> [Your instructions]:
Only the lines from the one containing "(3.12 s to 4.16 s)" through the end of the records should be retyped, exactly and including both ends; pictures stay out.

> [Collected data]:

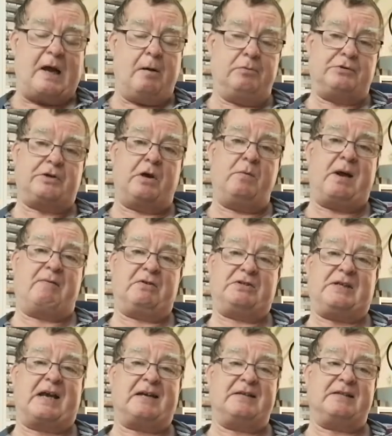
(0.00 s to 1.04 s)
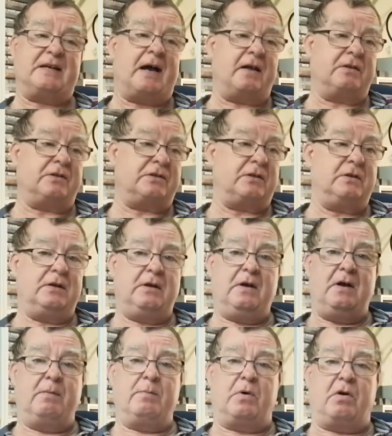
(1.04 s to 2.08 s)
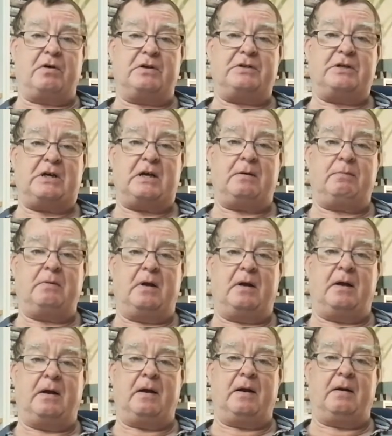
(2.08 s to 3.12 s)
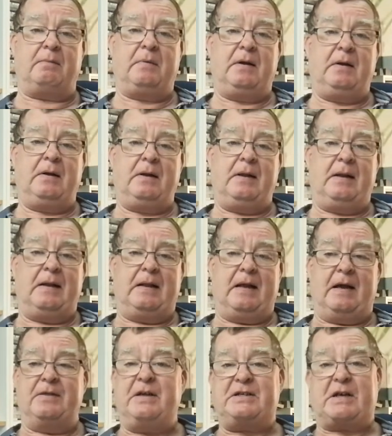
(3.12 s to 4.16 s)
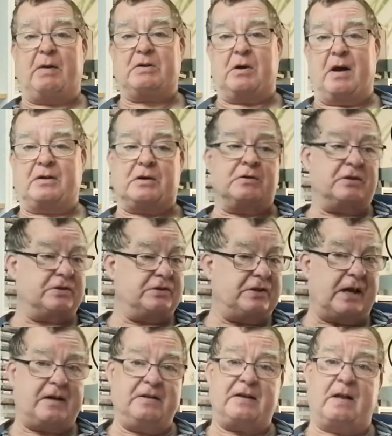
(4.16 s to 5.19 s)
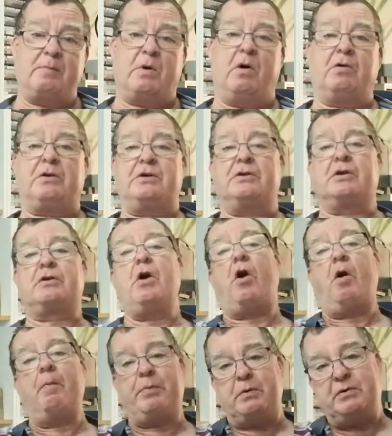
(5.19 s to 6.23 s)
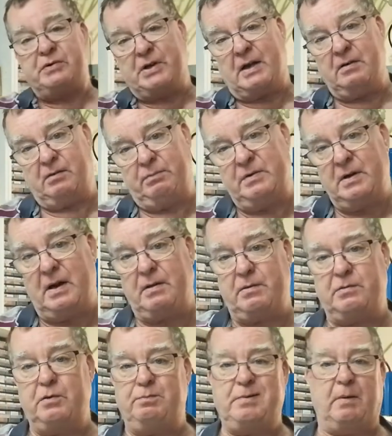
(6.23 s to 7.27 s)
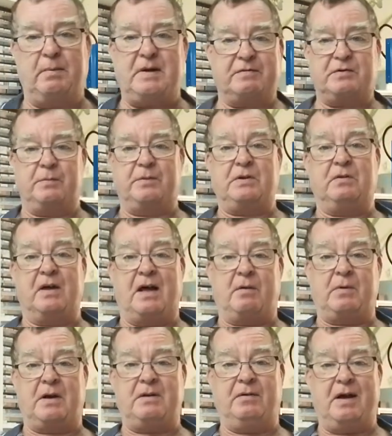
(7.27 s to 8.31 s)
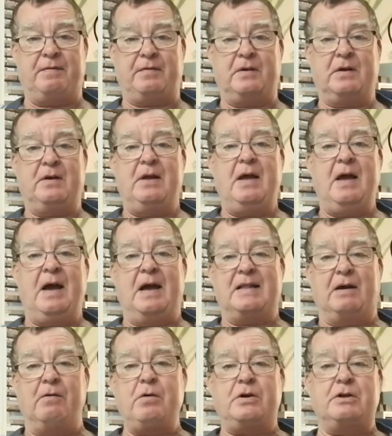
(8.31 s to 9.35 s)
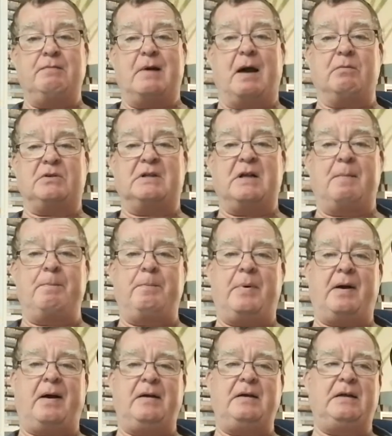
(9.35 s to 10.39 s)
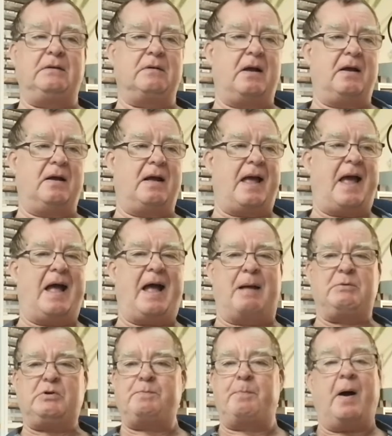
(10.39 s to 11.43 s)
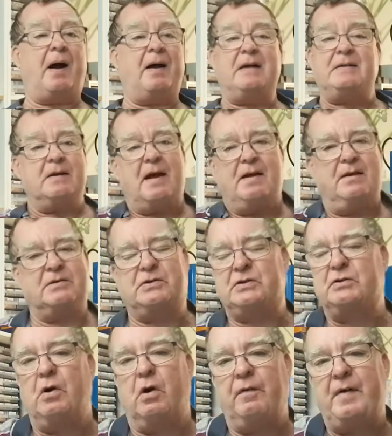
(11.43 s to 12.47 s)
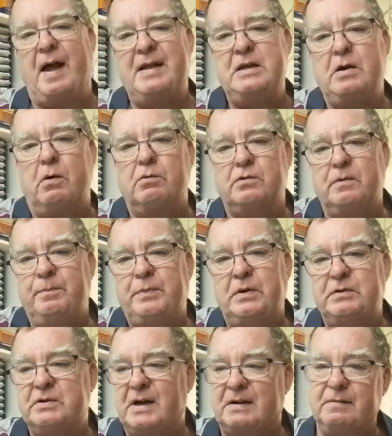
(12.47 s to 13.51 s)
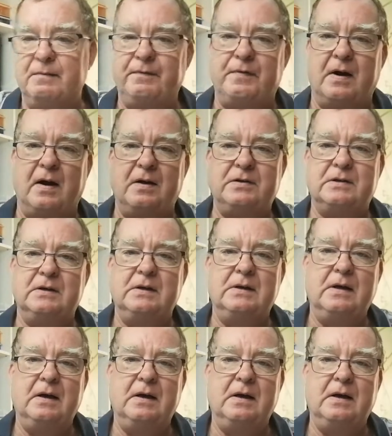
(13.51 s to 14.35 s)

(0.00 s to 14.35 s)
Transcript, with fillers: I was going. we have a second-hand market here. Uh, and this is how I got. I go into the second-hand market, the car boot sale. Yeah, you probably have something like that where you live. And I'm looking around, and I'm buying, I'm just buying stuff, any old computers I can find,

> [Answer section]:
(3.12 s to 4.16 s)
(4.16 s to 5.19 s)
(5.19 s to 6.23 s)
(6.23 s to 7.27 s)
(7.27 s to 8.31 s)
(8.31 s to 9.35 s)
(9.35 s to 10.39 s)
(10.39 s to 11.43 s)
(11.43 s to 12.47 s)
(12.47 s to 13.51 s)
(13.51 s to 14.35 s)

(0.00 s to 14.35 s)
Transcript, with fillers: I was going. we have a second-hand market here. Uh, and this is how I got. I go into the second-hand market, the car boot sale. Yeah, you probably have something like that where you live. And I'm looking around, and I'm buying, I'm just buying stuff, any old computers I can find,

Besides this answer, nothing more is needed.